Supplied data Block Start

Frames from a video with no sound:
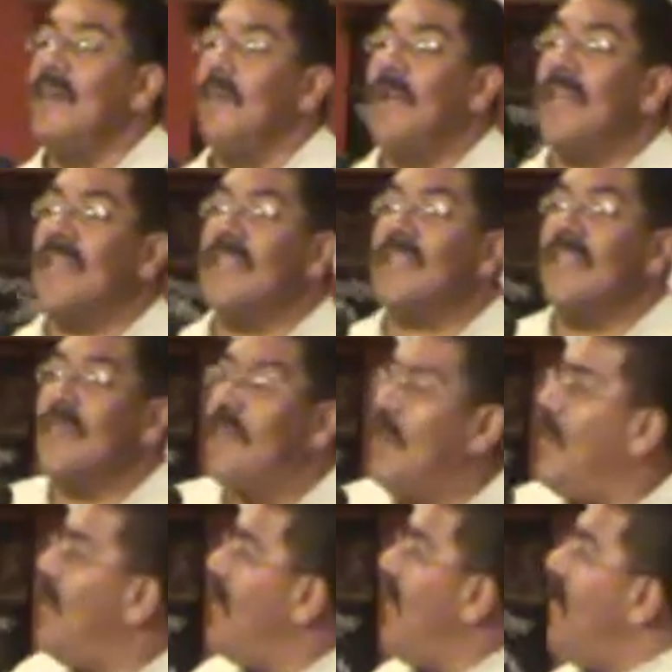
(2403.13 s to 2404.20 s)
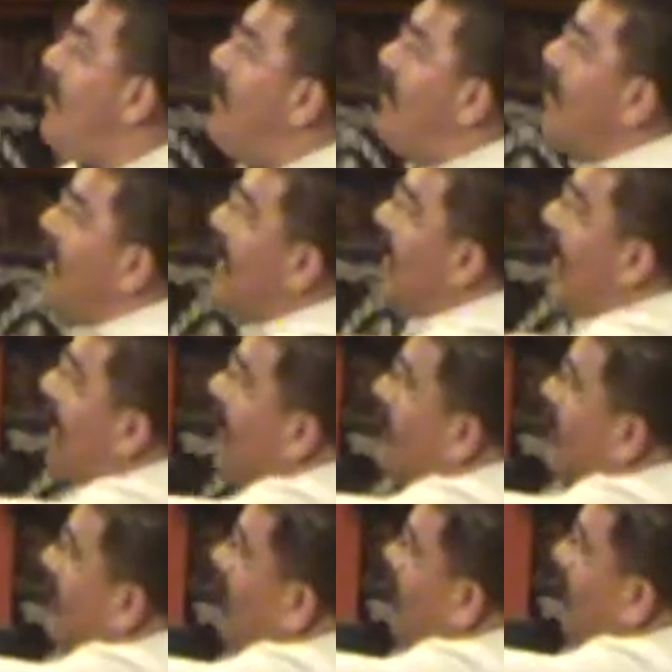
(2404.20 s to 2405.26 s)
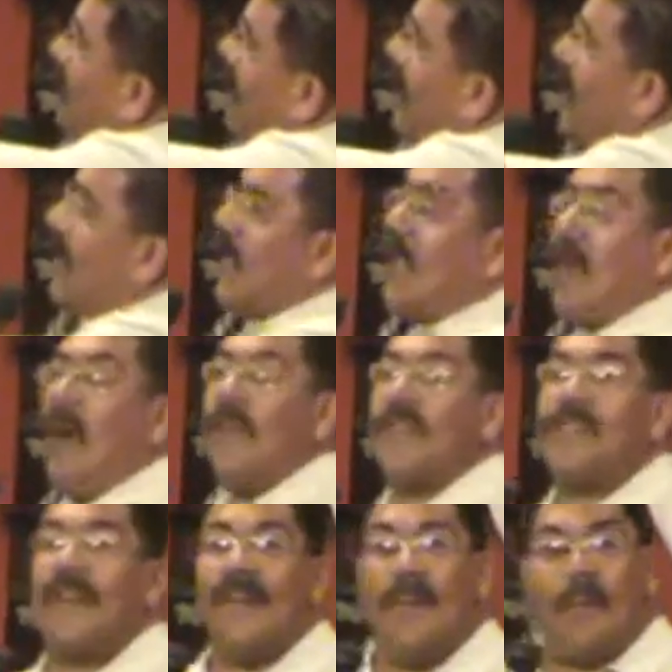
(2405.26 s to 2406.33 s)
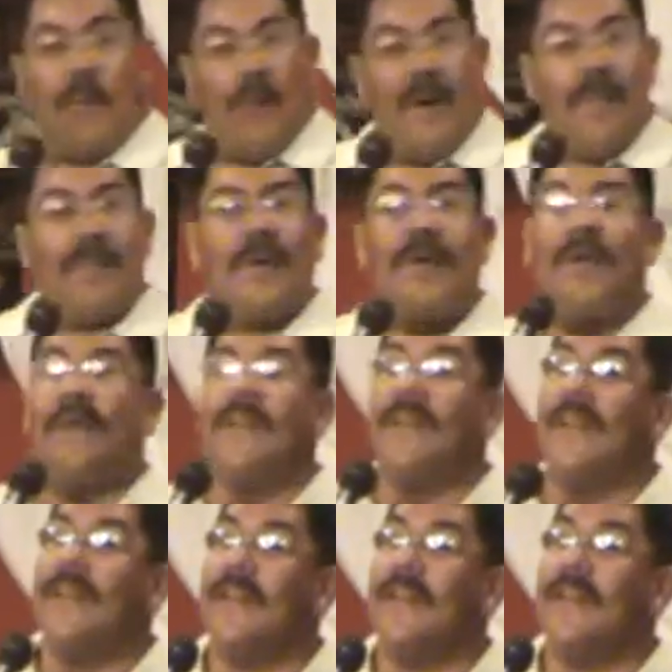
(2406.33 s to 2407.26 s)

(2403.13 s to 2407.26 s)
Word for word: Because you've heard everybody else and you've seen the culture in Pueblo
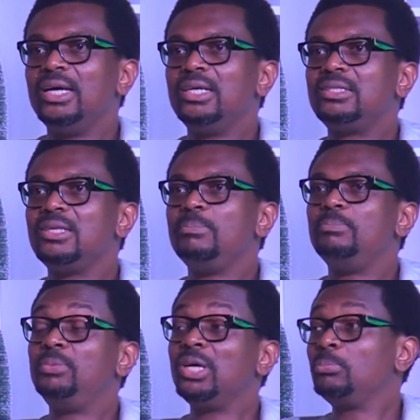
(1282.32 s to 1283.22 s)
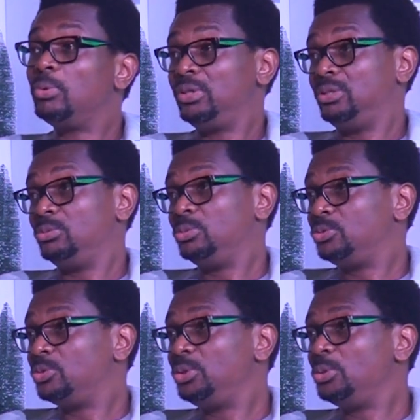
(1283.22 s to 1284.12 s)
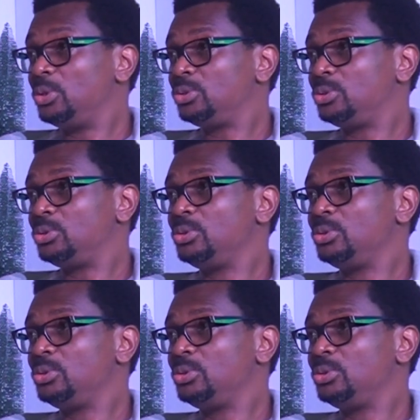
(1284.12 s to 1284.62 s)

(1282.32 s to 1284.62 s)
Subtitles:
it's a big burden for you also.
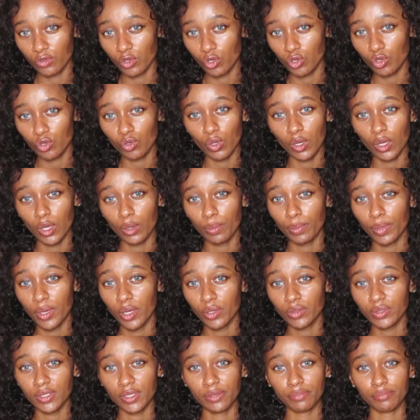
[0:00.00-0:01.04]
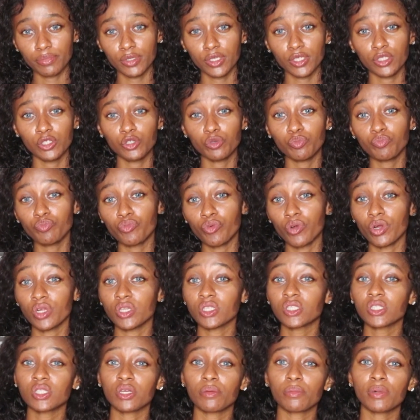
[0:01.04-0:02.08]
Don't go about and being
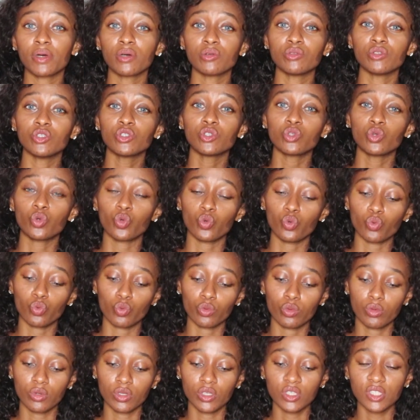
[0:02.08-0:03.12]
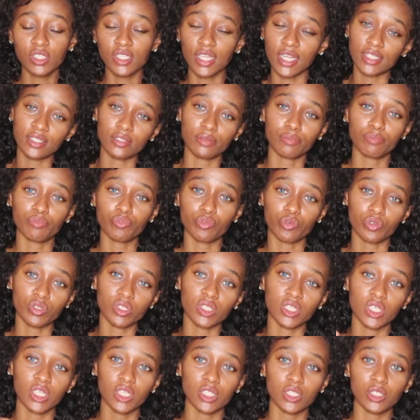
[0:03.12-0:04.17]
depressed about this whole starting
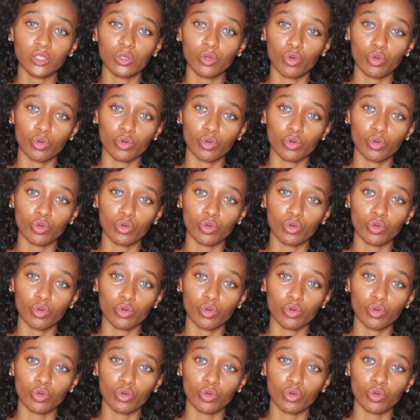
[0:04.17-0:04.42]
process,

Supplied data Block End

*Problem details*
Do not include images; quote all of the entries above exactly.

*Output for this task*
Frames from a video with no sound:
(2403.13 s to 2404.20 s)
(2404.20 s to 2405.26 s)
(2405.26 s to 2406.33 s)
(2406.33 s to 2407.26 s)

(2403.13 s to 2407.26 s)
Word for word: Because you've heard everybody else and you've seen the culture in Pueblo
(1282.32 s to 1283.22 s)
(1283.22 s to 1284.12 s)
(1284.12 s to 1284.62 s)

(1282.32 s to 1284.62 s)
Subtitles:
it's a big burden for you also.
[0:00.00-0:01.04]
[0:01.04-0:02.08]
Don't go about and being
[0:02.08-0:03.12]
[0:03.12-0:04.17]
depressed about this whole starting
[0:04.17-0:04.42]
process,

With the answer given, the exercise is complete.